The home run that flies deep into the night. The fastball that triggers a 100-mph reading on the radar gun. The throw that nails a runner trying to take the extra base.

Those are feats of skill you can see just about every day at a ballpark near you. That they might be common among the greatest baseball players in the world does not make them any less impressive.


But what Alex Gordon did Saturday night at Angel Stadium, well, that was pretty special. It was a play made for the highlight reels, the kind of play that happens so rarely that you await a replay not to appreciate the play, but to understand just what the heck happened.

The game was decided in the 13th inning, in what the Angels might call dreadfully ordinary fashion. The Kansas City Royals scored three times against rookie Mike Morin on a double, two singles, two bunts and a throwing error for a 7-4 victory.

But the play of the game belonged to Gordon, and to a much earlier hour in the five-hour game.

The Royals took a 3-0 lead, and then the Angels started to chip away.
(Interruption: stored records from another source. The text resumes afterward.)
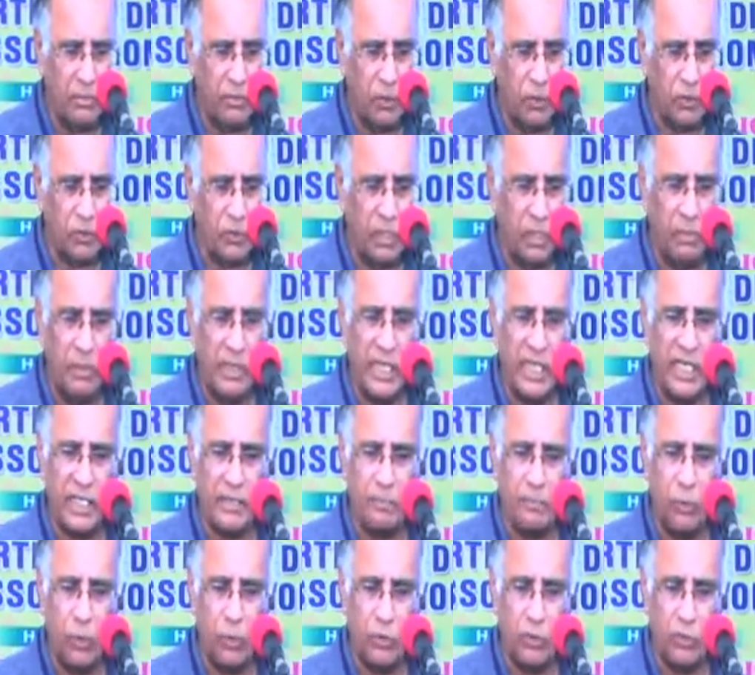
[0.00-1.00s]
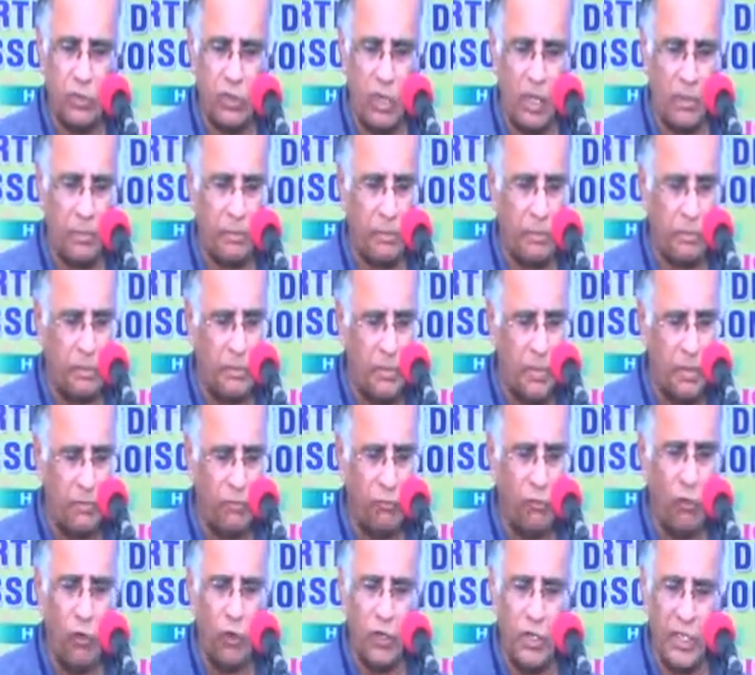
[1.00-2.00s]
immediate post-op,
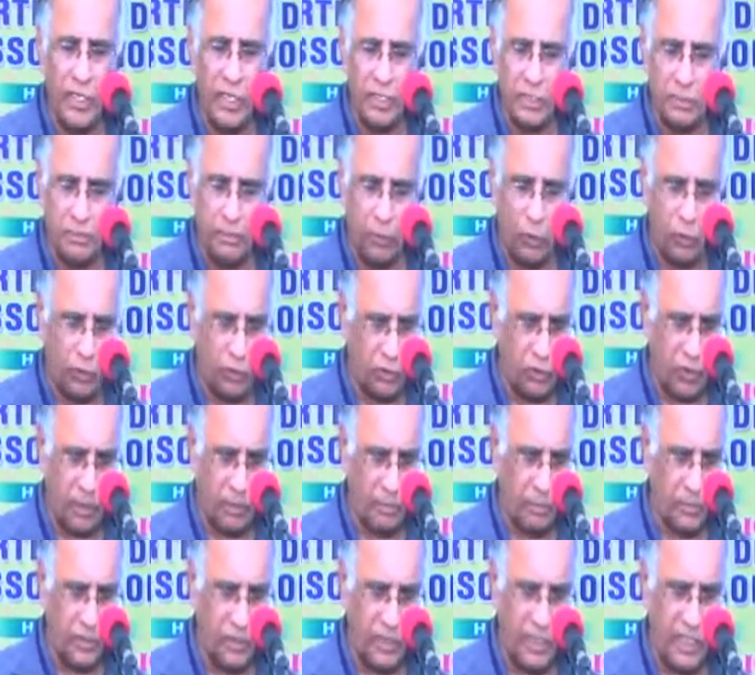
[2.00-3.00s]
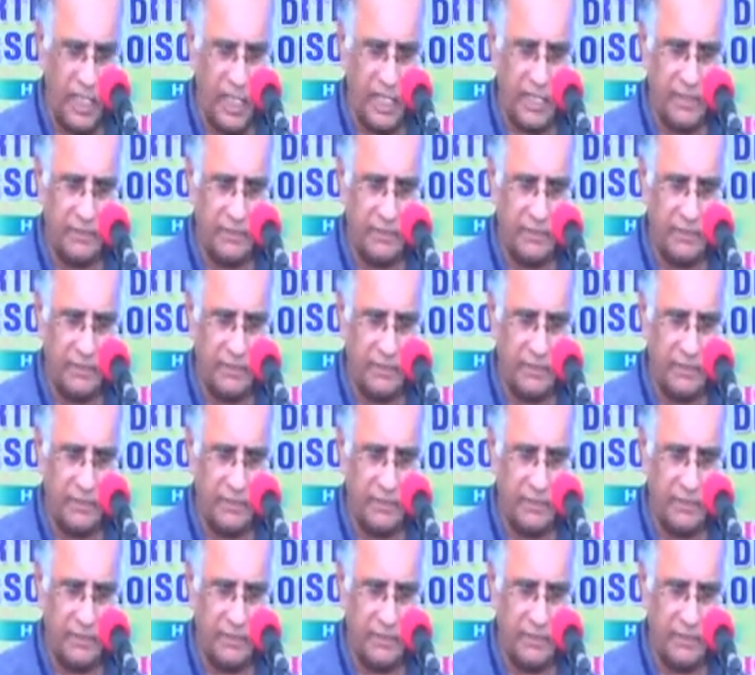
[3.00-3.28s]
4 years post-op. See that?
In the fourth inning, Erick Aybar hit a two-run home run, cutting the Kansas City lead to 3-2.

Mike Trout led off the fifth inning with a home run, his second in two nights and 10th of the season, to tie the score, 3-3. Then Albert Pujols came to bat, and then came the play.
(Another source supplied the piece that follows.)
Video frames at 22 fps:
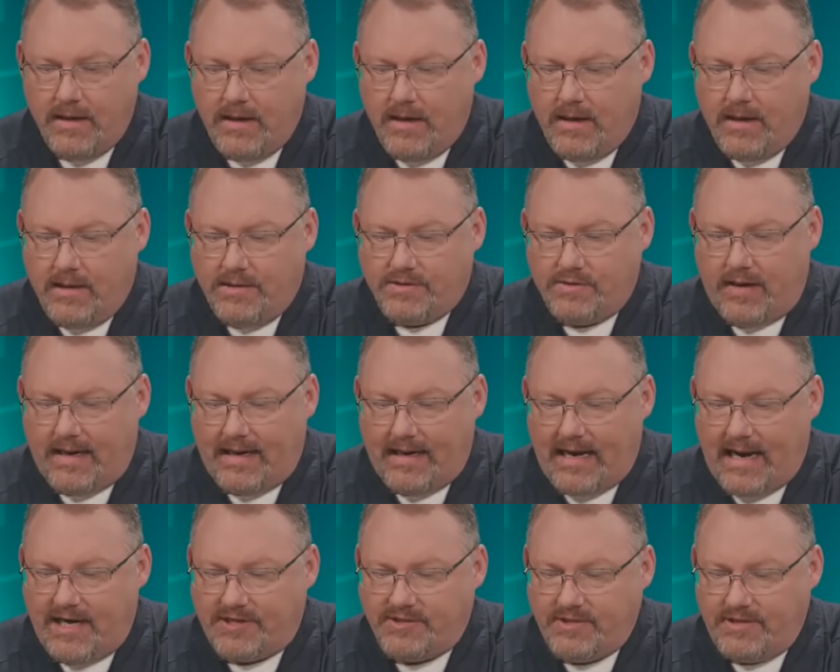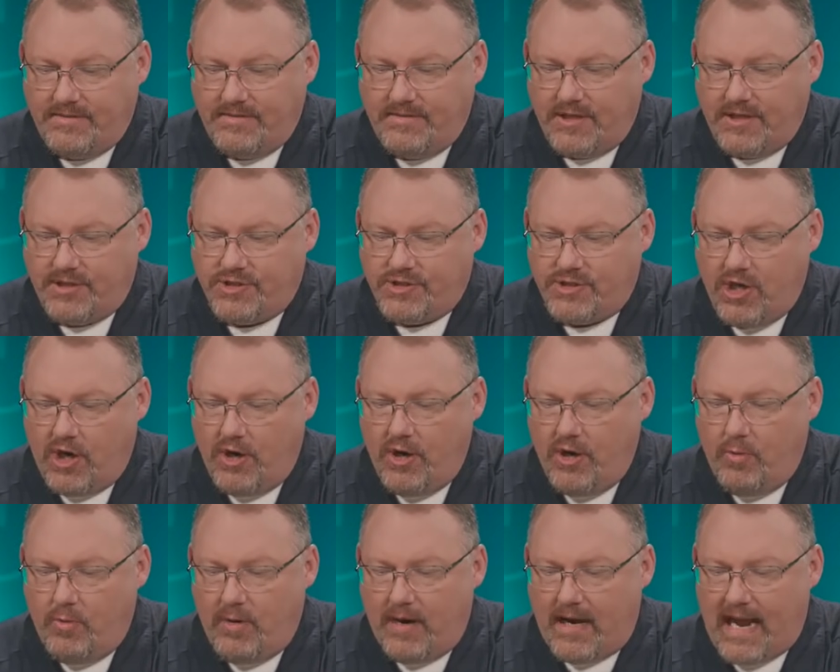so I can actually show
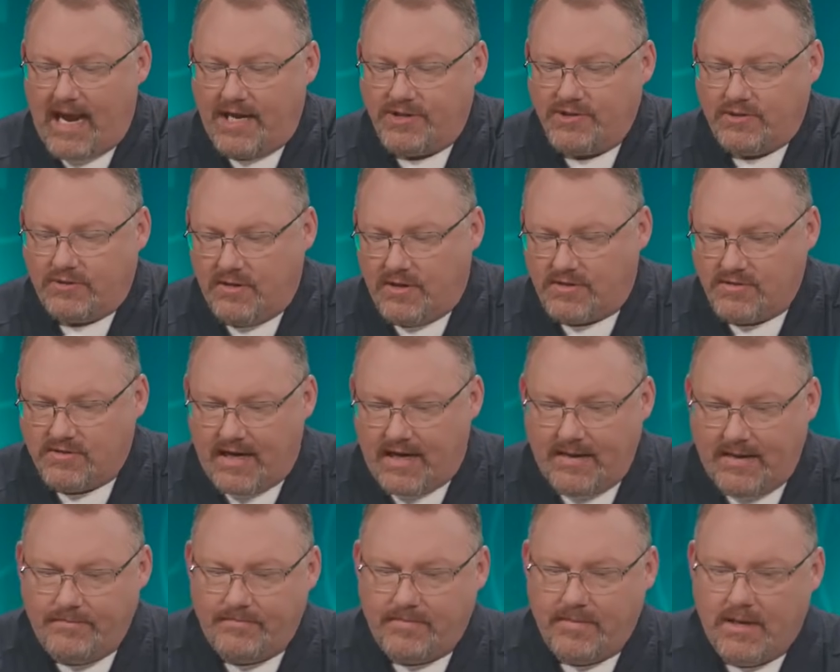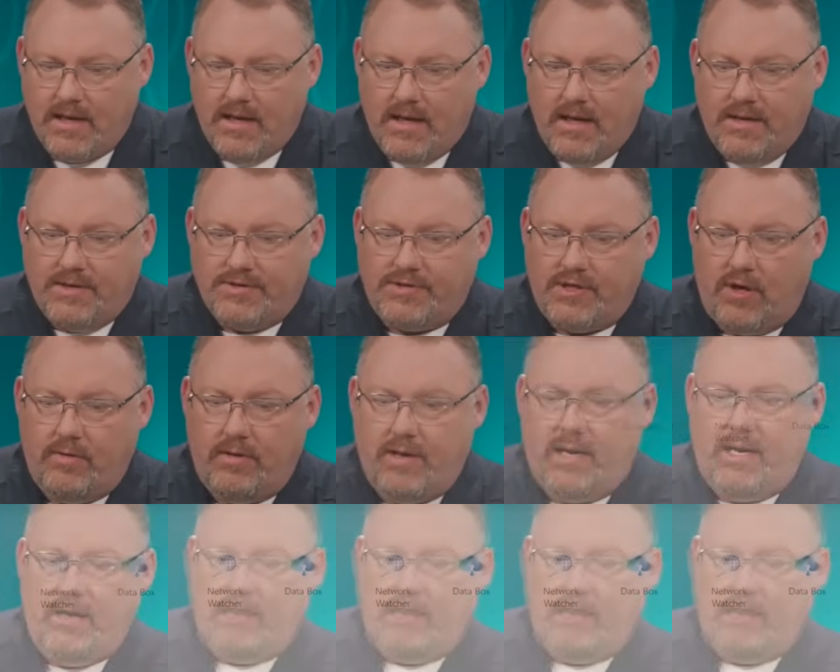you what Azure looks like. So here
Pujols launched a fly ball deep to left field, and for a moment it appeared the Angels might have back-to-back home runs.
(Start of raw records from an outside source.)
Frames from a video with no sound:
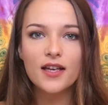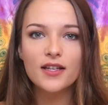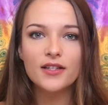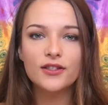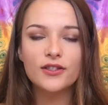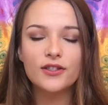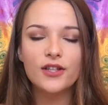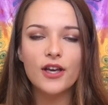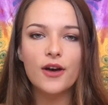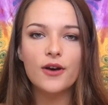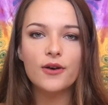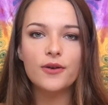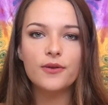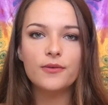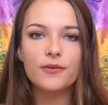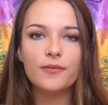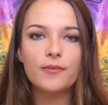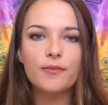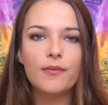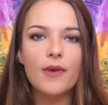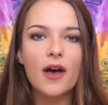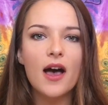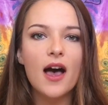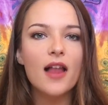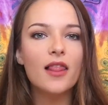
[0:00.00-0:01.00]
So
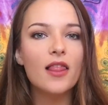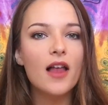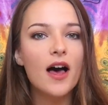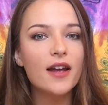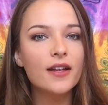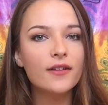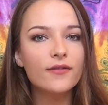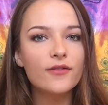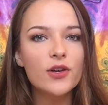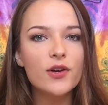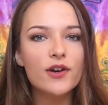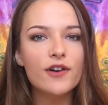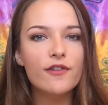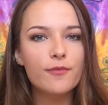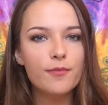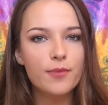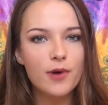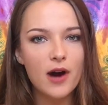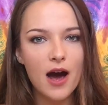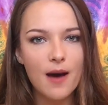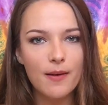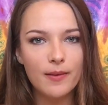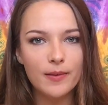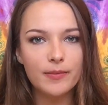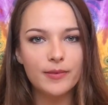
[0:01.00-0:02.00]
a lot of you have
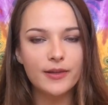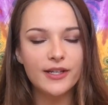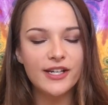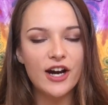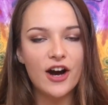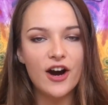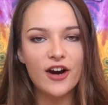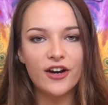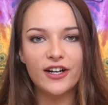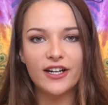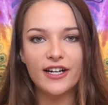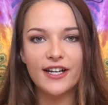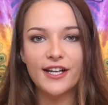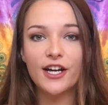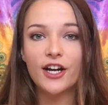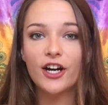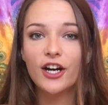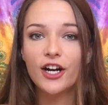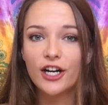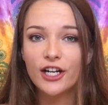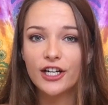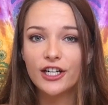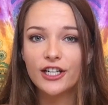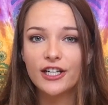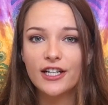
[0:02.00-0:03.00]
probably already
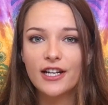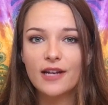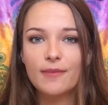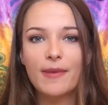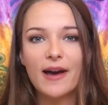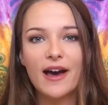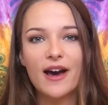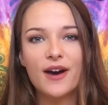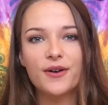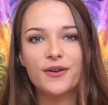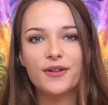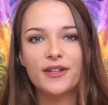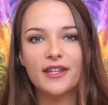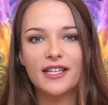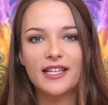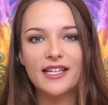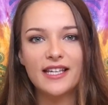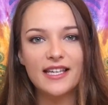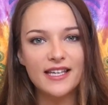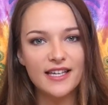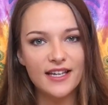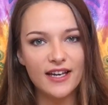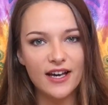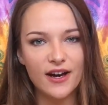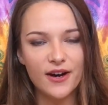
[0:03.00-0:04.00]
heard about the
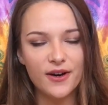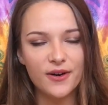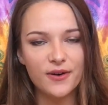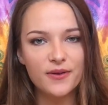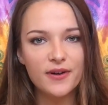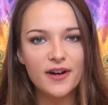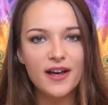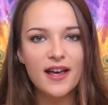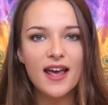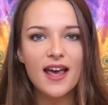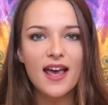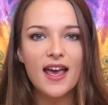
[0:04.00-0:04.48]
ego,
Gordon, the Kansas City left fielder and a three-time Gold Glove winner, retreated to the wall and leaped for the ball.

He caught it, for a split-second.

As he hit the fence, the ball caromed in and out of his glove, then glanced off his head, shoulder, and cheek. Gordon stumbled and fell to the ground, but he kept his eye on the ball.

He grabbed the ball with his bare hand once, and then twice, but failed to hold onto it. Finally, as he sat on the warning track, and just before the ball could hit the ground, Gordon opened his glove as the ball dropped in.

"I've never caught a ball like that, juggling it like that," Gordon said.

James Shields, the Kansas City pitcher, was so impressed that he flashed the sign for a touchdown, as if Gordon were an NFL receiver who had snared a wobbly pass and still landed in the end zone.

Gordon wore a bemused smile on his face. Shields tipped his cap toward Gordon, and the left fielder responded by tapping his cap.

"That was an unbelievable effort," Shields said.


"Phenomenal play," Kansas City Manager Ned Yost said.

This all was wonderful theater, an amazing out – but, wait, that was Angels Manager Mike Scioscia emerging from the dugout. The Angels challenged the play and, lo and behold, the slow motion revealed that the ball had "scraped against the panel" of the fence, Scioscia said.

"Did I know it went off the wall? No," Gordon said, "but I didn't think it did."

That turned the play from an out into a ground-rule double. Pujols later scored the Angels' fourth run, and without it the game would have ended in nine innings.

"Bummer," Gordon said. "The game would have been a lot shorter."

Gordon still can tell his children about the play.

He just doesn't have to tell them about the instant replay.